NANJING, China, May 29, 2026 — Frontier Biotech today announced the presentation of preclinical data of FB7023, a dual-target small interfering RNA (siRNA) drug candidate, at the 20th Oriental Congress of Cardiology (OCC 2026), a leading academic conference in the cardiovascular field in China
FB7023 is being developed for the treatment of dyslipidemia and atherosclerotic cardiovascular disease (ASCVD). It targets PCSK9 and LPA, two key pathogenic factors in lipid metabolism pathways. By simultaneously intervening in these two independent causal risk factors for ASCVD, FB7023 may effectively reduce both primary and residual cardiovascular risk, with a novel mechanism of action that offers potential advantages over single-target intervention. Leveraging long-acting nature of siRNA drugs, FB7023 has the potential to improve long-term patient adherence and simplify chronic disease management.

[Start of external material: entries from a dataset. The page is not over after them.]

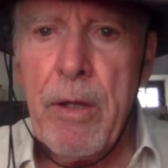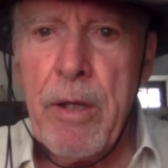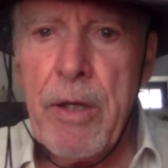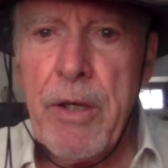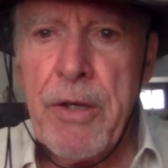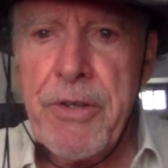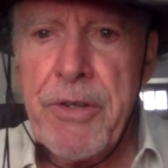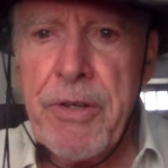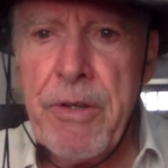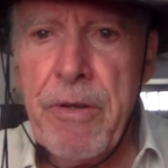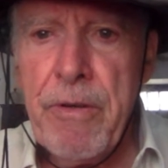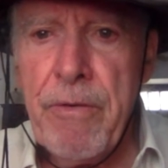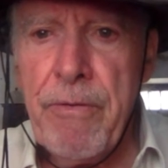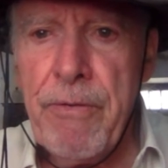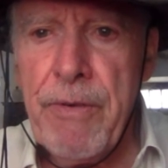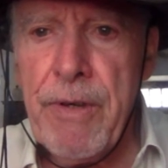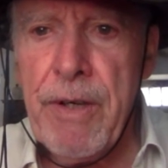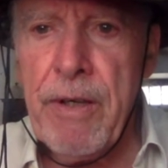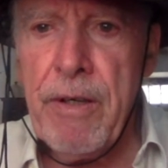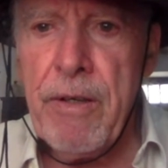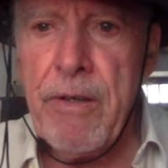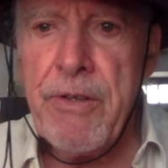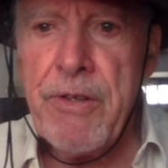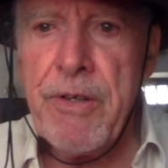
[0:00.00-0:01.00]
it's going to
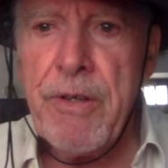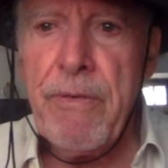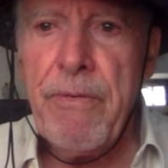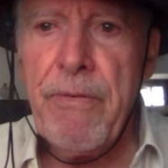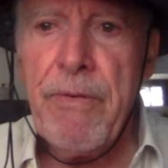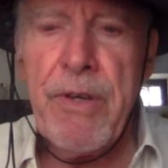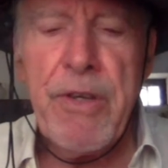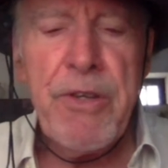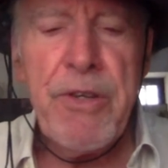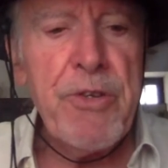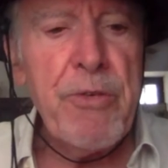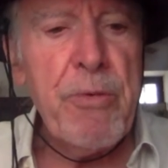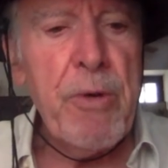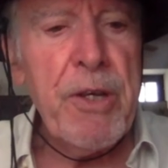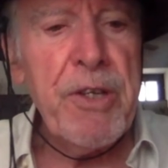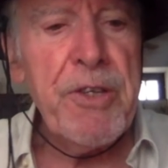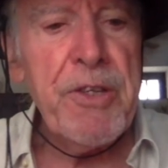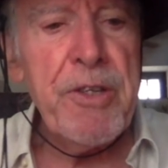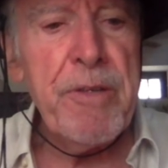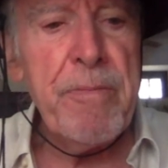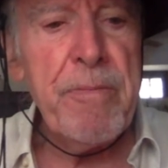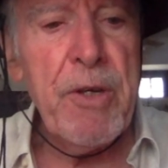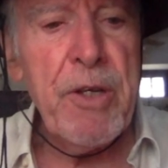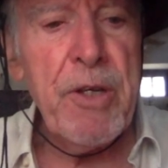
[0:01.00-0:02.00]
feel as if there's twice
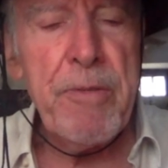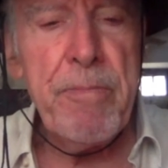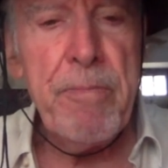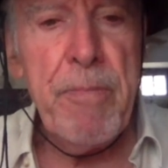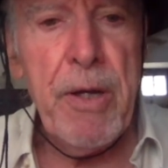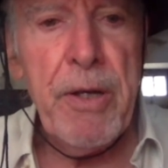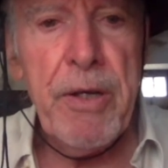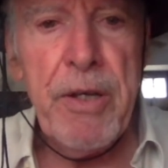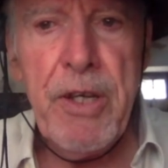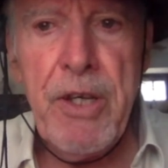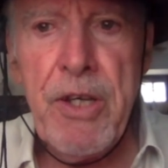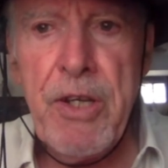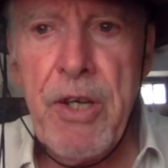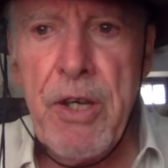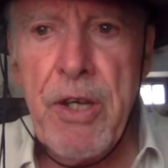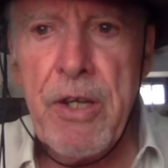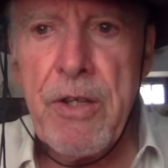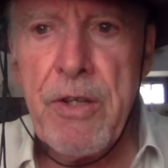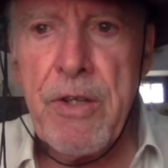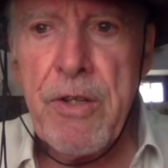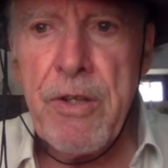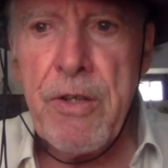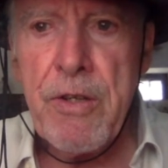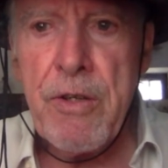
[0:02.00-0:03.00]
as much money
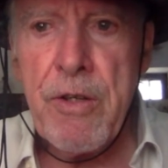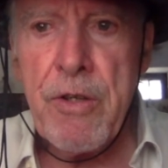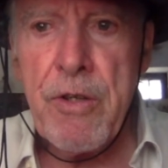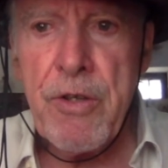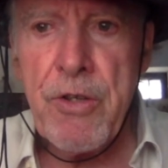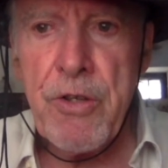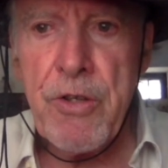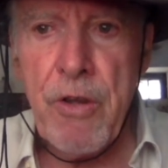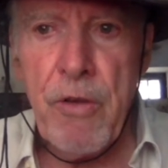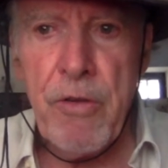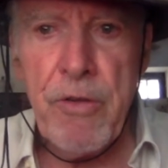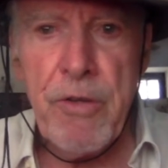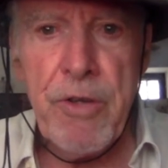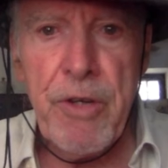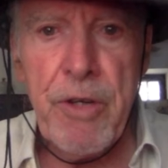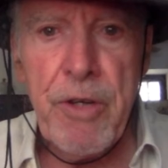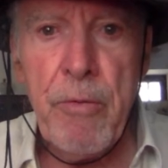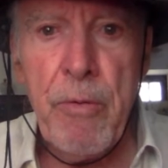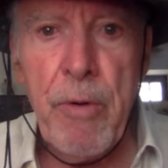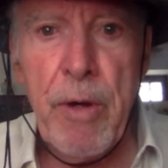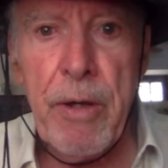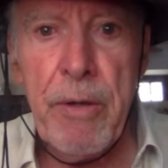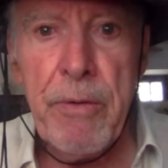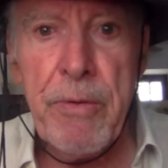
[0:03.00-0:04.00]
sloshing
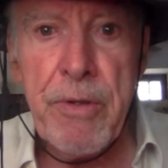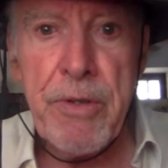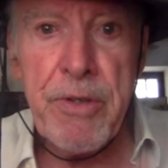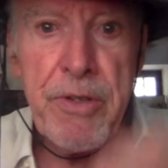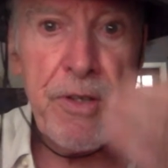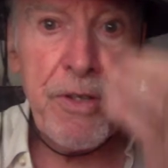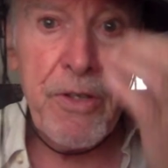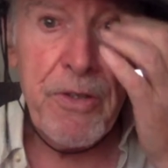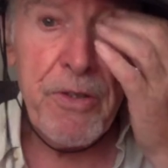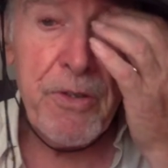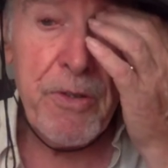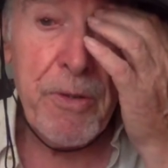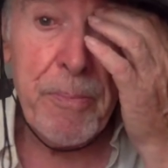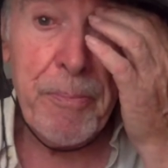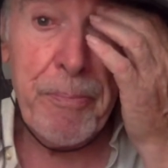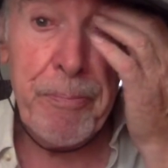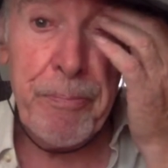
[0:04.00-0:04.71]
around the system.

Data presented at OCC 2026 showed that in a validated spontaneous hyperlipidemia rhesus monkey model with elevated Lp(a), a single subcutaneous dose of FB7023 produced potent and sustained suppression of both PCSK9 and Lp(a) simultaneously. Maximum inhibition reached 68% for PCSK9 and 96% for Lp(a), with effects persisting for more than 12 weeks, suggesting the potential for twice-yearly dosing in humans. The LDL-C reduction by FB7023 was comparable to that of Inclisiran. Concurrently the Lp(a)-lowering efficacy was comparable to that of Olpasiran, achieving the goal of "kill two birds with one stone". Frontier Biotech is advancing FB7023 development in IND-enabling studies and plans to file an IND by the end of 2026.
Expert Commentary
Professor Yong Huo, M.D., Chief Expert and Director of Cardiology at Peking University First Hospital, stated: "The preclinical data for this dual-target siRNA drug candidate are of great interest to the field. Cardiovascular disease (CVD) is the leading non-communicable chronic disease worldwide and the primary cause of death globally, with ASCVD—including ischemic heart disease and ischemic stroke—accounting for the dominant share. Epidemiological, genetic, and clinical intervention studies have fully established LDL-C as the major pathogenic risk factor for ASCVD. Although statins, PCSK9 monoclonal antibodies, and siRNA therapies such as Inclisiran have significantly improved LDL-C management, residual cardiovascular risk remains a prominent concern. Elevated Lp(a) is recognized as an independent risk factor for ASCVD that is mainly determined by genetic factors. Therefore, reducing both LDL-C and Lp(a) has become an important clinical goal for decreasing ASCVD risk. The dual-target siRNA drug FB7023 represents a significant and differentiated innovation in the cardiovascular and lipid metabolism field. Its design concept of concurrently intervening two independent risk factors—LDL-C and Lp(a)—holds significant clinical translational value. The preclinical data preliminarily validated the drug's potent and sustained lipid-lowering potential in both LDL-C and Lp(a) reduction, with a mechanism of action that offers potential advantages over single-target interventions. The transition from preclinical data to clinical practice requires further validation through clinical trials. I look forward to the further development of this innovative therapy, potentially providing high-risk ASCVD patients with a more comprehensive and convenient new option for lipid management."
ASCVD is one of the leading fatal chronic diseases globally, affecting a large patient population with high risks of myocardial infarction and stroke progression. According to the National Center for Cardiovascular Diseases, the number of affected individuals in China has reached several hundred million, imposing a heavy burden on families and healthcare system.